The temple was founded in 1852, reportedly at its current location at 125 Waverly Place, by Day Ju, one of the first Chinese persons to arrive in San Francisco. The building was later destroyed in the 1906 earthquake and fire, with the image of the goddess, the temple bell, and part of the altar surviving. By then, ownership of the building site had transitioned to the Sue Hing Benevolent Association, which reopened it in 1910 on the top floor of a four-story building it built on the site. The temple closed in 1955 and reopened on May 4, 1975, after the Immigration and Nationality Act of 1965 had caused a rejuvenation of San Francisco's Chinatown.

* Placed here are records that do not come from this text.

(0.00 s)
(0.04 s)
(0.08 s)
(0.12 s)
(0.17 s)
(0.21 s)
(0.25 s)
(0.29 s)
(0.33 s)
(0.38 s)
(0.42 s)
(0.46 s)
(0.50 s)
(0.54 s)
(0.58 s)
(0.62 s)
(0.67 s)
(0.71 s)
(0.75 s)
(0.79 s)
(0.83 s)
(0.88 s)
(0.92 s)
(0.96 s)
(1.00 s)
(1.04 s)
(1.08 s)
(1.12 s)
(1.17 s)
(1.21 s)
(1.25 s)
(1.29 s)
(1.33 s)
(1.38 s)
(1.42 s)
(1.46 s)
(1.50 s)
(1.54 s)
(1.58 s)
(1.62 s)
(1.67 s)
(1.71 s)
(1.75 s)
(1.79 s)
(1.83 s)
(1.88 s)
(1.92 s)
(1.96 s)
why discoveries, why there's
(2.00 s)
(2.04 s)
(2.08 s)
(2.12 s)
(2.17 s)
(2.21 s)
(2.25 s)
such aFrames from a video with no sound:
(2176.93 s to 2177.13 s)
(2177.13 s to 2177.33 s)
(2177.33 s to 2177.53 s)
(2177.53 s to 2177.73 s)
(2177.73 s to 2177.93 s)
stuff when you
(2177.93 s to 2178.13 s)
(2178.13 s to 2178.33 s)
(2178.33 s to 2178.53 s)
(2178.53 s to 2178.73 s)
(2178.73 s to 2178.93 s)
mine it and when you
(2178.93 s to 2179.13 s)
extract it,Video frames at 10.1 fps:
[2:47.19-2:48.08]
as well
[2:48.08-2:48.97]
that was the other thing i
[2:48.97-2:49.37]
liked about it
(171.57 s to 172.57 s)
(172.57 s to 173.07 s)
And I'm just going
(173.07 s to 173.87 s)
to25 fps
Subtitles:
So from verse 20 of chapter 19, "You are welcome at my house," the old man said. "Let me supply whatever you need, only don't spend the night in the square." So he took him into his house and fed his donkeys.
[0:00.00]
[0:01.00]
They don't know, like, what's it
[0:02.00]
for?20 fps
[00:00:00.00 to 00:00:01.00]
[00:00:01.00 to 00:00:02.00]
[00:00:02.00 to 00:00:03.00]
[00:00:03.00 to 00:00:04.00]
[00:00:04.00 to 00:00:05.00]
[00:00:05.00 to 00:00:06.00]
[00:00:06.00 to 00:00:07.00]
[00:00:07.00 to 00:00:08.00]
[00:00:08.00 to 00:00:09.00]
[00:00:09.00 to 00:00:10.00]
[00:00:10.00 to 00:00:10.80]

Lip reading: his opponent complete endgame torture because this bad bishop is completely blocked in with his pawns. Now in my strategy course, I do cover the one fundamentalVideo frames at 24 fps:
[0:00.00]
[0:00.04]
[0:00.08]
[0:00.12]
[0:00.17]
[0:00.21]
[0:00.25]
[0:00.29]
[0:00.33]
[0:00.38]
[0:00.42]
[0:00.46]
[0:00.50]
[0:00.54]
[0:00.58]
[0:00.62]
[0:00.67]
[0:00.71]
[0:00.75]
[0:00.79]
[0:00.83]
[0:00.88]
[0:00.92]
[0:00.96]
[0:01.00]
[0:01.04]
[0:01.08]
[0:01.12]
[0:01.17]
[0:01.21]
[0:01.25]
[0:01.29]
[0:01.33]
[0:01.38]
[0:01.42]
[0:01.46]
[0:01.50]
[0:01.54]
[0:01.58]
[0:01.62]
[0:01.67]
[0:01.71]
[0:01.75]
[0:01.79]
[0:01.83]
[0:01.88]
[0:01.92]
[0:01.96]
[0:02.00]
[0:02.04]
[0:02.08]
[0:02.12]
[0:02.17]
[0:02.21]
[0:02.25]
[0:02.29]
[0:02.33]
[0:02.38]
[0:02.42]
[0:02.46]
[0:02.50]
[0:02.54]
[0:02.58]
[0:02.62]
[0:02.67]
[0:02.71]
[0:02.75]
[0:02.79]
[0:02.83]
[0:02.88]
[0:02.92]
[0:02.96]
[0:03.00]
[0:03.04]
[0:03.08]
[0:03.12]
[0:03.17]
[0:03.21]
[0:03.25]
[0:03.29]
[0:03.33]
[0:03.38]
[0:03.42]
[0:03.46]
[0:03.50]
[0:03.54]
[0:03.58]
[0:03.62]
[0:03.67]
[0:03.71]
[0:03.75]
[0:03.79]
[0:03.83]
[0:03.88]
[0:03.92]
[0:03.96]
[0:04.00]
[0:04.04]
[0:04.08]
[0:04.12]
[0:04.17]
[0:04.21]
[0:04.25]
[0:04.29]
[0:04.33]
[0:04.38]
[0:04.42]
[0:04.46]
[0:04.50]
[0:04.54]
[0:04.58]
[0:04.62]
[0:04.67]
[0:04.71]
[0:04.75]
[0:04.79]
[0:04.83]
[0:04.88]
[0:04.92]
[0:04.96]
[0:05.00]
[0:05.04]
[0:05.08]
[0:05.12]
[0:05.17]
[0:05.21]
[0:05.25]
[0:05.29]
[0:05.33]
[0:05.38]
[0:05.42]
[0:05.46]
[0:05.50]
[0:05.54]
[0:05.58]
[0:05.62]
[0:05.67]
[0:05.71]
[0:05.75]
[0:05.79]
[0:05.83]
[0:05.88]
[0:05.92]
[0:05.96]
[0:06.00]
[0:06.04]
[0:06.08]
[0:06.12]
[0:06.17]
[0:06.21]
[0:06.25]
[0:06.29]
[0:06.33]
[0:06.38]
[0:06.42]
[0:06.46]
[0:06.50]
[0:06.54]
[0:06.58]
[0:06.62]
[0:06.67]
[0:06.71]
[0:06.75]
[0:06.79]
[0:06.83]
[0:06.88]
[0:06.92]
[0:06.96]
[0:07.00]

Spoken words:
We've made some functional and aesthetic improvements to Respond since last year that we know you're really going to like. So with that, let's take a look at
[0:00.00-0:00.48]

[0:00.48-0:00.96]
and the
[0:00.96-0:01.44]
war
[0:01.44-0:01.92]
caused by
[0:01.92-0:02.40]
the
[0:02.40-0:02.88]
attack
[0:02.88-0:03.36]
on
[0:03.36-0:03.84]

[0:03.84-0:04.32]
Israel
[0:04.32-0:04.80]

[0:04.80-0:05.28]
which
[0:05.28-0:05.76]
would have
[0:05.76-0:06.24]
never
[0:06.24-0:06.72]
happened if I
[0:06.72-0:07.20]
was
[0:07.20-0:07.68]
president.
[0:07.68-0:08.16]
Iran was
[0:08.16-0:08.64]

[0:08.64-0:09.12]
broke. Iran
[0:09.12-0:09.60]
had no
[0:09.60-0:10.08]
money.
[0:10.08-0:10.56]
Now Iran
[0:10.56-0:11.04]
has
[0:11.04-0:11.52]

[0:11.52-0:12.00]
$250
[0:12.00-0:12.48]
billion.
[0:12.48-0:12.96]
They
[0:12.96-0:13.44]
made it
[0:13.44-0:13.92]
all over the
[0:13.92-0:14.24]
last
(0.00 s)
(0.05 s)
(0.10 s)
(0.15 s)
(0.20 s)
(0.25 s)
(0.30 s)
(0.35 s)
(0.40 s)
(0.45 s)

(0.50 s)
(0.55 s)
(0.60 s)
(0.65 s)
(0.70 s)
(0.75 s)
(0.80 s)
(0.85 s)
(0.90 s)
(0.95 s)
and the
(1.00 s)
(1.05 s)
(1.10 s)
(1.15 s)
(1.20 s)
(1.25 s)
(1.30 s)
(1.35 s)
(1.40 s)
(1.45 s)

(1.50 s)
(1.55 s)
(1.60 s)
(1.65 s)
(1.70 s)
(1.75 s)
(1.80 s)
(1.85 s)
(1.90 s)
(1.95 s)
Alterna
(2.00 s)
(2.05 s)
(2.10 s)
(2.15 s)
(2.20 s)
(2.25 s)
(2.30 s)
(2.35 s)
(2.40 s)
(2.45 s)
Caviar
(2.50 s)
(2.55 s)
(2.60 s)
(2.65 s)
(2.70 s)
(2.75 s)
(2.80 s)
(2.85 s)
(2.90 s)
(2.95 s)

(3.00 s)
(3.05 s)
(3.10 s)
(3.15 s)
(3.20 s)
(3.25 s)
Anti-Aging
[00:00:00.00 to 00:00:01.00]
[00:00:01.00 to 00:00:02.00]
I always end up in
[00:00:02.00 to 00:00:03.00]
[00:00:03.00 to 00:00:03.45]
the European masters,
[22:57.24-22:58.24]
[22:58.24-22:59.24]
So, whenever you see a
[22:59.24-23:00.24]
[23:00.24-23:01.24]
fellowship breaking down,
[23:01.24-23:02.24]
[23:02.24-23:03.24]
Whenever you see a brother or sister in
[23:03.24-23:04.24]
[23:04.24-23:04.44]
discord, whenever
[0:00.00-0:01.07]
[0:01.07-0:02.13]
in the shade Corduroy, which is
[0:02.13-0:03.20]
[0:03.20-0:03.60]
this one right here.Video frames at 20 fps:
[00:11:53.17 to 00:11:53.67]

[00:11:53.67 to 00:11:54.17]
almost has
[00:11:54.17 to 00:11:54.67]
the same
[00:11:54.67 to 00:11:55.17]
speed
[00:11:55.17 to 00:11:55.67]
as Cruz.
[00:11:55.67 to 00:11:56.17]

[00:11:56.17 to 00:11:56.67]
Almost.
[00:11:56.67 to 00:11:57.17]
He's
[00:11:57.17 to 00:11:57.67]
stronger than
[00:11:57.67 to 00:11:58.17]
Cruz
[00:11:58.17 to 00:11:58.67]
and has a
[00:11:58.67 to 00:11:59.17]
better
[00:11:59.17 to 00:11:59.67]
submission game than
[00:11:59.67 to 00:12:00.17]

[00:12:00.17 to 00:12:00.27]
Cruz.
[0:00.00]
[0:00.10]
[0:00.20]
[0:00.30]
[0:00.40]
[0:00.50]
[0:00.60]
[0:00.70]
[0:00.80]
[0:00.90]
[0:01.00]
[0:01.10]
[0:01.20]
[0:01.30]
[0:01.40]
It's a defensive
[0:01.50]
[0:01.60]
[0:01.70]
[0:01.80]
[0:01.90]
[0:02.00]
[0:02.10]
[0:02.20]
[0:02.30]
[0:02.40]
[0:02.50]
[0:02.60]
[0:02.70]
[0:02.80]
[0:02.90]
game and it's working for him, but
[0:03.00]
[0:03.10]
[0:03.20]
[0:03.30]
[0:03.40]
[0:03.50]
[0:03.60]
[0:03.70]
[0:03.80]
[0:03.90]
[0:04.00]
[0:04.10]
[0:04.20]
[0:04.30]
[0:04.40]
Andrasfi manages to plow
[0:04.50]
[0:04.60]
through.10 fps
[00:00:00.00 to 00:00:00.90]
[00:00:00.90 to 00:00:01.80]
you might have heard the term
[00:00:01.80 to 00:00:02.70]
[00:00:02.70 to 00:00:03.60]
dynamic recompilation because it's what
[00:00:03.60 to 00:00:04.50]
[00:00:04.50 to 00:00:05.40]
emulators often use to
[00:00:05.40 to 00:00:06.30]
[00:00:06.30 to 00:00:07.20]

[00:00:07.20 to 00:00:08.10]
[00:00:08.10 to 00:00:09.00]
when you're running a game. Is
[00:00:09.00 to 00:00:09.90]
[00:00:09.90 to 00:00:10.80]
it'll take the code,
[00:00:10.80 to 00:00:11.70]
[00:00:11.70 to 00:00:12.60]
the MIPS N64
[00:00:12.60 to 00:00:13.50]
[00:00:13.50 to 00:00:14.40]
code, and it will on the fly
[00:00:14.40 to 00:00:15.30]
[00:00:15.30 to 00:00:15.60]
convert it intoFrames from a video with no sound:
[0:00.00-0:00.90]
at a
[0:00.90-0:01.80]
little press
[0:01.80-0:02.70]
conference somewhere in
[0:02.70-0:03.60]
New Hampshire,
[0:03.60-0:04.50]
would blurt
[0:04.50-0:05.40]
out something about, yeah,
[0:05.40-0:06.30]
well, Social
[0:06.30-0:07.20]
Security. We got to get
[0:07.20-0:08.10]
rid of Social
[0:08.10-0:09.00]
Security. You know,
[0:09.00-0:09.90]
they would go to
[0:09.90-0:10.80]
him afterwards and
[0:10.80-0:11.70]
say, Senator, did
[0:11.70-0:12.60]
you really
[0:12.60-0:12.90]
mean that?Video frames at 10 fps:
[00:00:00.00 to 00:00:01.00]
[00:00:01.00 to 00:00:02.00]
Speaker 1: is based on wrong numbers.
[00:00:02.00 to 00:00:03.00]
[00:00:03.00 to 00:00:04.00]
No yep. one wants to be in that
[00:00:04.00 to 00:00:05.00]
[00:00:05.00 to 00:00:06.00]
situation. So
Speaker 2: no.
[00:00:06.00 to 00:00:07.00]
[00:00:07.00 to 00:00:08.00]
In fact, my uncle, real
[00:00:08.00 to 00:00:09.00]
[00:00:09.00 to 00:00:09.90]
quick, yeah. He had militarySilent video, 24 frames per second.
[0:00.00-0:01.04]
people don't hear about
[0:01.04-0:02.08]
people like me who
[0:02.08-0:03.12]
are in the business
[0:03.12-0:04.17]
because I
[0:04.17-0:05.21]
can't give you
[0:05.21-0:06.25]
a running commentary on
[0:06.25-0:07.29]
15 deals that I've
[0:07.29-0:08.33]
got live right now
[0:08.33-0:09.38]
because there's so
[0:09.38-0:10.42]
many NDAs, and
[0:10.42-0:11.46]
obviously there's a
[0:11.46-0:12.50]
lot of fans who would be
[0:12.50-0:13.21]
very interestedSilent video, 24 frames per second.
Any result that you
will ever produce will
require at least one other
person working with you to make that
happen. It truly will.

In May 2010, the one-hundredth anniversary of the temple was celebrated by a religious procession through the streets in the neighborhood, including dances and fireworks. The temple is a significant landmark in Chinatown; the Chinese name for Waverly Place is 天后庙街; 天后廟街; Tiānhòu miào jiē; 'Tin How Temple Street'.
The temple is open daily between 10 A.M. and 3 P.M., excepting holidays. Admission is free with permission from the attendant, and donations are accepted. Photography is not allowed inside the temple.
Although both are dedicated to Mazu, the Tin How Temple is not to be confused with the "Ma-Tsu Temple of U.S.A." two blocks north of it, which was founded in 1986 with ties to the Chaotian Temple in Taiwan.
Jingxiang temple altar
- Lorentzen, Lois Ann; Gonzalez, Joaquin Jay; Chun, Kevin M.; Do, Hien Duc (2010-07-01). Religion at the Corner of Bliss and Nirvana: Politics, Identity, and Faith in New Migrant Communities. Duke University Press. p. 169. ISBN 0822391163.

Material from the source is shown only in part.